Write out the lines below exactly, beginning at the one with "[00:00:02.00 to 00:00:03.00]" and stopping after the one with "[00:00:08.00 to 00:00:08.35]"; the pictures are not copied.

[Collected data entries]
== == ==

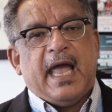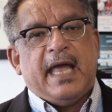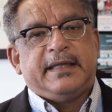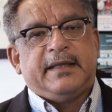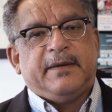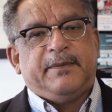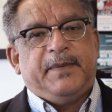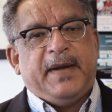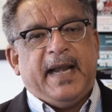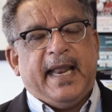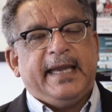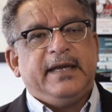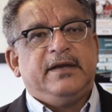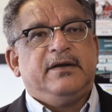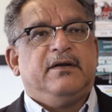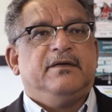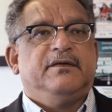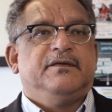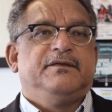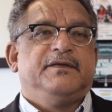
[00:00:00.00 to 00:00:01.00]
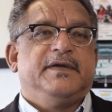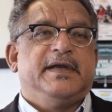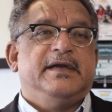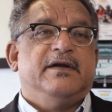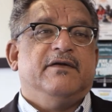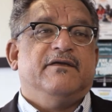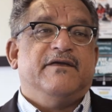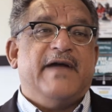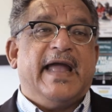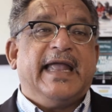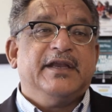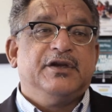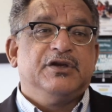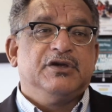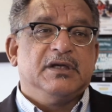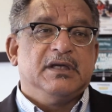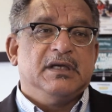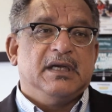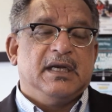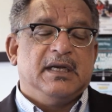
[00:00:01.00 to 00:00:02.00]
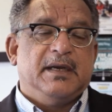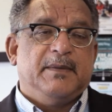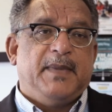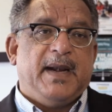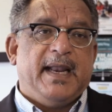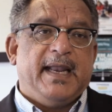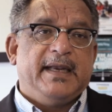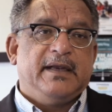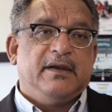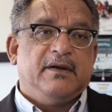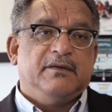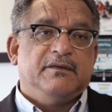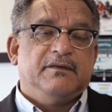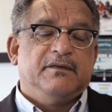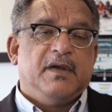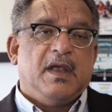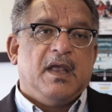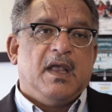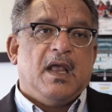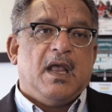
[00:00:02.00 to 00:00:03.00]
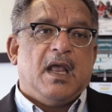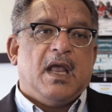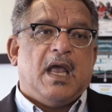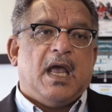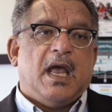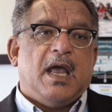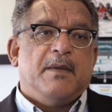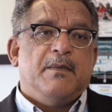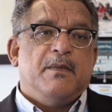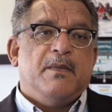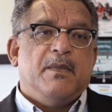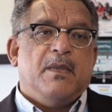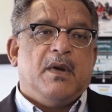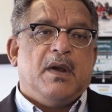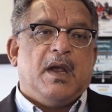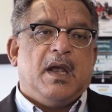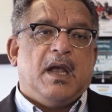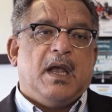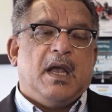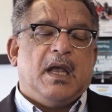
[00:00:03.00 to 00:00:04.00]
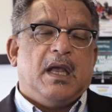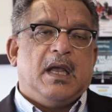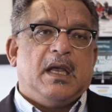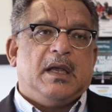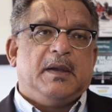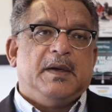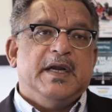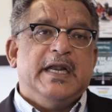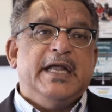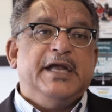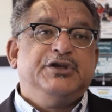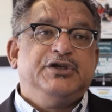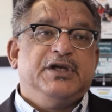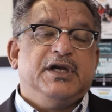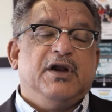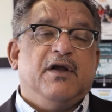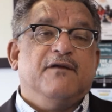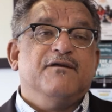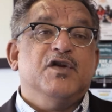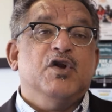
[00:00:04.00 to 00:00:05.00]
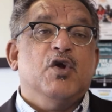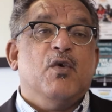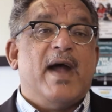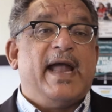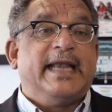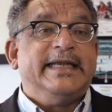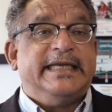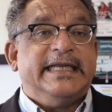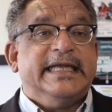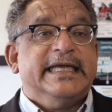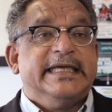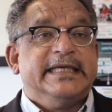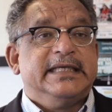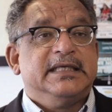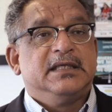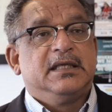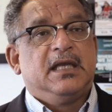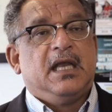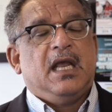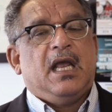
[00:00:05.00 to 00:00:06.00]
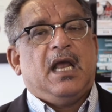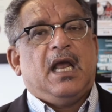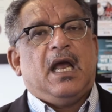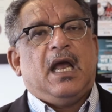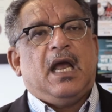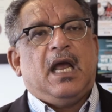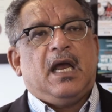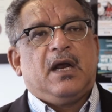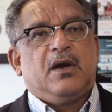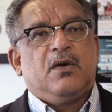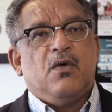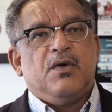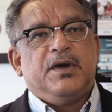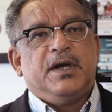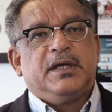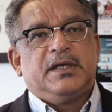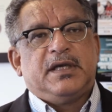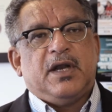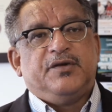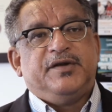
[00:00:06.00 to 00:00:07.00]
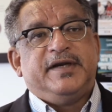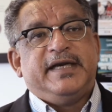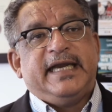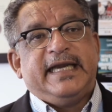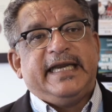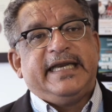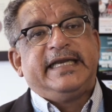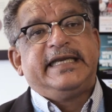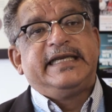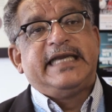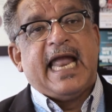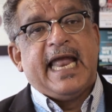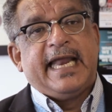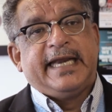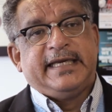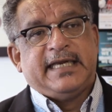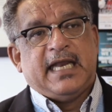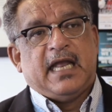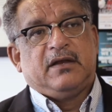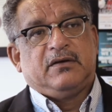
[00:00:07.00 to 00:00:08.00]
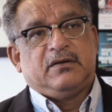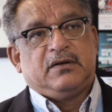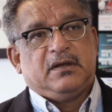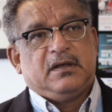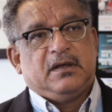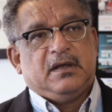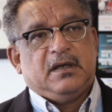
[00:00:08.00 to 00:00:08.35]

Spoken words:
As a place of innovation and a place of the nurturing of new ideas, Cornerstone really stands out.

== == ==

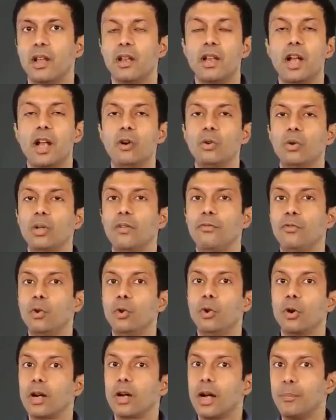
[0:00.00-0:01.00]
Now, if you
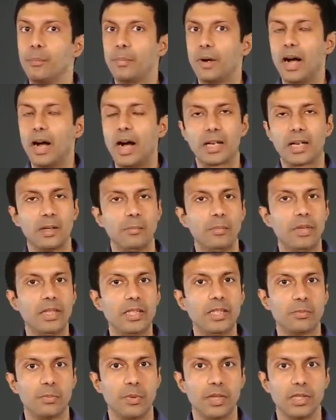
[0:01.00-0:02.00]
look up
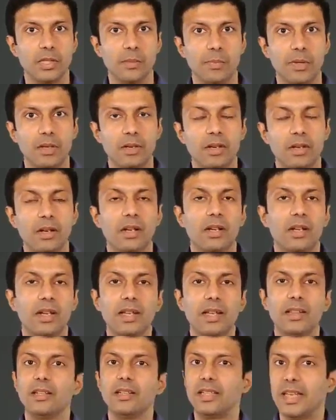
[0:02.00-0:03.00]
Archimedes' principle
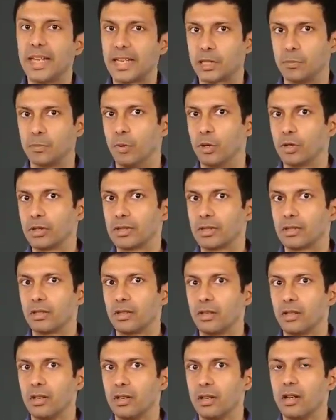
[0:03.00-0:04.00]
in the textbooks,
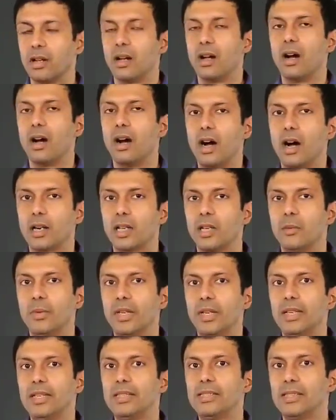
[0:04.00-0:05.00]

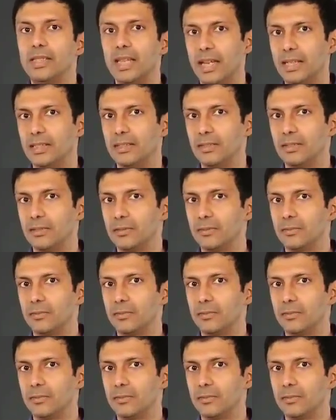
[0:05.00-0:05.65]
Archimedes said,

== == ==

# Solution:
[00:00:02.00 to 00:00:03.00]
[00:00:03.00 to 00:00:04.00]
[00:00:04.00 to 00:00:05.00]
[00:00:05.00 to 00:00:06.00]
[00:00:06.00 to 00:00:07.00]
[00:00:07.00 to 00:00:08.00]
[00:00:08.00 to 00:00:08.35]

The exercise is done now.